The Sleep Over (PG, 101 minutes)
3 stars
The new Netflix family action film The Sleep Over is the kind of harmless romp families could view together, a little mild violence and grown-up innuendo aside.
As two children and their best friends follow the trail of their kidnapped parents through a long Boston night, everybody learns something new about each other.
Margot (Malin Ackerman) and Ron (Ken Marino) are fairly traditional parents to school-age children Clancy (Sadie Stanley), Kevin (Maxwell Simkins) and dog Angus.
Kevin is in trouble at school for telling fanciful tales about his parents, and his bullies have filmed him dancing in the school bathroom and posted it online where it has gone viral.
Clancy has her own series of troubles, beginning with her parents being boring, them not allowing her to have a phone, and them not considering her seriously about enrolling in a music school the will allow her talent as a cellist to flourish.
On the same night that Kevin has over-mothered school pal Lewis (Lucas Jaye) coming for a sleep over, intruders break in to the house and kidnap parents Margot and Ron. Clancy's best friend Mim (Cree Ciccino) has also crashed the house to break Clancy out and sneak off to a party at a boy's house, but instead the four kids end up on the trail of their missing parents.
Netflix seems to be trying to appeal to every possible audience with this film.
Their resourceful mother has left a series of clues that lead the kids into Boston city and eventually to a storage facility that houses secrets about their mother's past. Mum, you see, happens to be a former cat burglar in witness protection, all of which is news to dad Ron. Their kidnappers are some of Margot's old acquaintances who need her skills to perform a major heist, also roping in mum's old boyfriend Leo (Joe Manganiello).
Kidnappers, parents, boyfriends, kids and sleepover guests all collide at a reception where a pretty impressive set of crown jewels are on display.

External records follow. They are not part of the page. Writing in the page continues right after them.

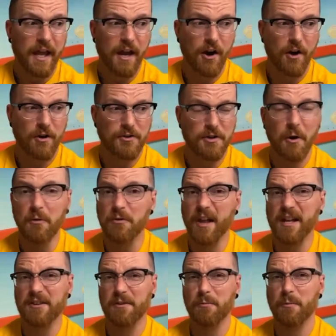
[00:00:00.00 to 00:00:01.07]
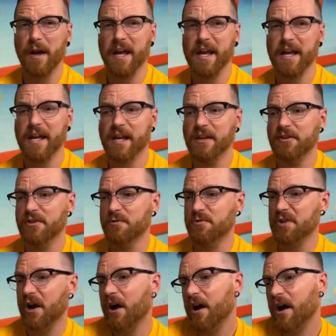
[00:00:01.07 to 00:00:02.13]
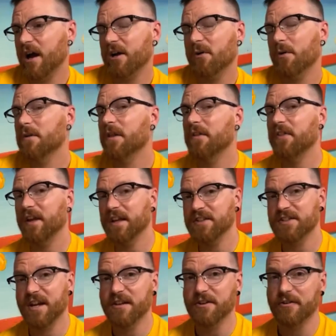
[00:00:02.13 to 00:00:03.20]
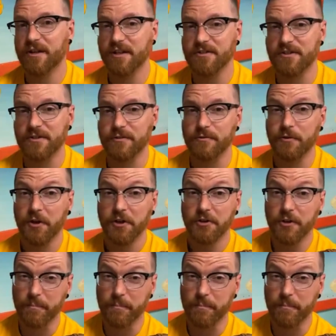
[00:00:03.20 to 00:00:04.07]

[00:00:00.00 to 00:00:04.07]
or don't like the way you talk or the things that you're into.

Netflix seems to be trying to appeal to every possible audience with this film. The younger family members will enjoy the scatological humour, sight gags and general silliness, the pre-teens will identify with he misunderstood teen leads, while the grown-ups get to enjoy some big names familiar from their more adult work and writing that can be read on different levels.
The film's better comedy comes from pitting suave Joe Manganiello against Ken Marino, sharing snappy banter as the duel for the affections of the woman they both love.
Malin Ackerman has form as a superhero from Zack Snyder's Watchmen film, so feels believable once she drops the boring mum persona and throws on a sparkly dress, heels and dishes out the roundhouse kicks.
The four child-teen actors enjoying varying degrees of success, though the friends come off better. Though the overprotected and over-allergic kid trope is a little overdone, Lucas Jaye draws good laughs.
Cree Ciccino stands out as Clancy's too-adult-for-her-own-good pal. My niece has a friend just like Mim, precocious in away that terrifies all of the parents in her vicinity. Relatable.
Director Trish Sie began her career as a choreographer and has a handful of younger-skewing films to her credit, including one of the Step Up films and the most recent of the Pitch Perfect flicks. Consequently, there is some good work in the film's action scenes, though Sarah Rothschild's screenplay is fairly familiar.
For some of its audience, the jokes will be new jokes, the parents in peril and the kids save the day story will be new, and they'll look back fondly. Which is how fans of Spy Kids or Agent Cody Banks felt in 2001 and 2003, and it was how I felt in 1985 about The Goonies and in 1987 about Adventures in Babysitting. All of those films are in here, lovingly referenced, if I'm being kind.